THERAPIST DIRECTORIES. Therapist directories such as Psychology Today can be good starting points. You can look up psychotherapists in your geographical area or by name, and then read through their profiles to get a sense of expertise, psychotherapy approach, and profession. If interested, you can contact the therapist directly through the directory to ask more questions or book a first appointment.

REPUTATION. Perhaps a friend or colleague has recommended a psychotherapist for you. Or perhaps a therapist has a PhD, has won multiple awards, lectures at a university or college, or has written a research article or book.

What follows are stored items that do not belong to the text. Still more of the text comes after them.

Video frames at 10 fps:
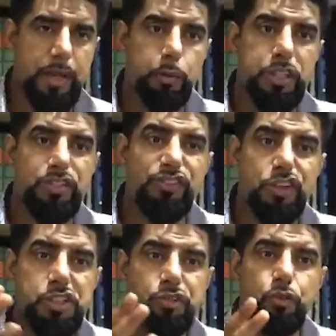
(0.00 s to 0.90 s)
which
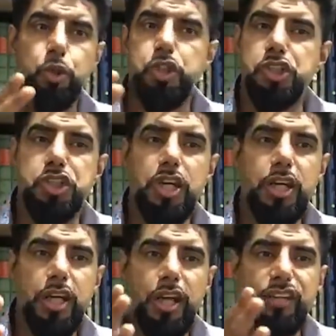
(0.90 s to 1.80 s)
first of all just
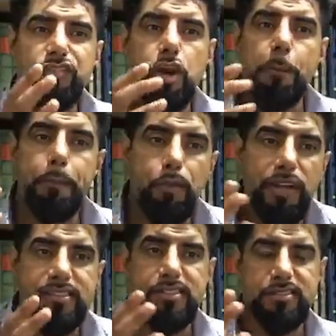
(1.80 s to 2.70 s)
kind of
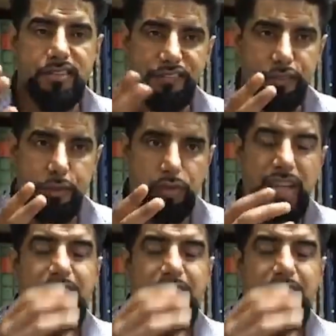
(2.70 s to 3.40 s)
compresses the food,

Although there is no sure way to determine that a good reputation will translate into a good therapy experience for you, a good reputation suggests credibility.

COST AND COVERAGE. One of the first things to find out in order to plan your treatment is the hourly rate a psychotherapist has. These rates can vary between individual psychotherapists and also between professions. Often highly experienced psychotherapists cost more per session than less experienced ones. Consider how much expertise you are willing to pay for.

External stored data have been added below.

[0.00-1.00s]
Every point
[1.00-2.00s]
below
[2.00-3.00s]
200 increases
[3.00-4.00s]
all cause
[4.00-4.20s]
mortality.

Some psychotherapists are open to discussing a sliding scale, for example if you are a student or currently unemployed. There is no harm in asking if the therapist offers a sliding scale. An important consideration in calculating cost is to know your extended health benefits plan, if you have one. What is your plan? What is your co-pay and annual limit for psychotherapy? What professionals are covered for psychotherapy with your plan? Knowing these things can help you coordinate your treatment with your therapist and help you know what to expect financially.

YOUR PREVIOUS EXPERIENCE. Your previous experiences with psychotherapy matter. Have you been in psychotherapy in the past? What was it like? This is very valuable information as you move forward to your next experience. Would you like a therapist who is similar or different from your previous one(s), and in what ways? Was your previous therapy a positive or negative experience overall, and what do you see as the reasons?

YOUR IMPRESSION OF THE PSYCHOTHERAPIST. There is no substitute for your personal experience in determining whether a therapist is right for you. Although there is financial investment, meeting several times with a therapist and beginning psychotherapy is the most definitive way of knowing if the therapist is the right fit. Are you comfortable with this therapist, even though what you talk about can be difficult? Do you feel hopeful that this therapist has the expertise and knowledge to help you? Do you feel like the therapist is making an effort to understand you and your therapy goals? Psychotherapy is a complex human experience, but by engaging in a few sessions, you will have your own impression of a psychotherapist and can use this to make a decision about a more regular commitment.

Finding a good psychotherapist can be a life-changing experience. It is my hope that this article can help you get closer to what, and who, you are searching for.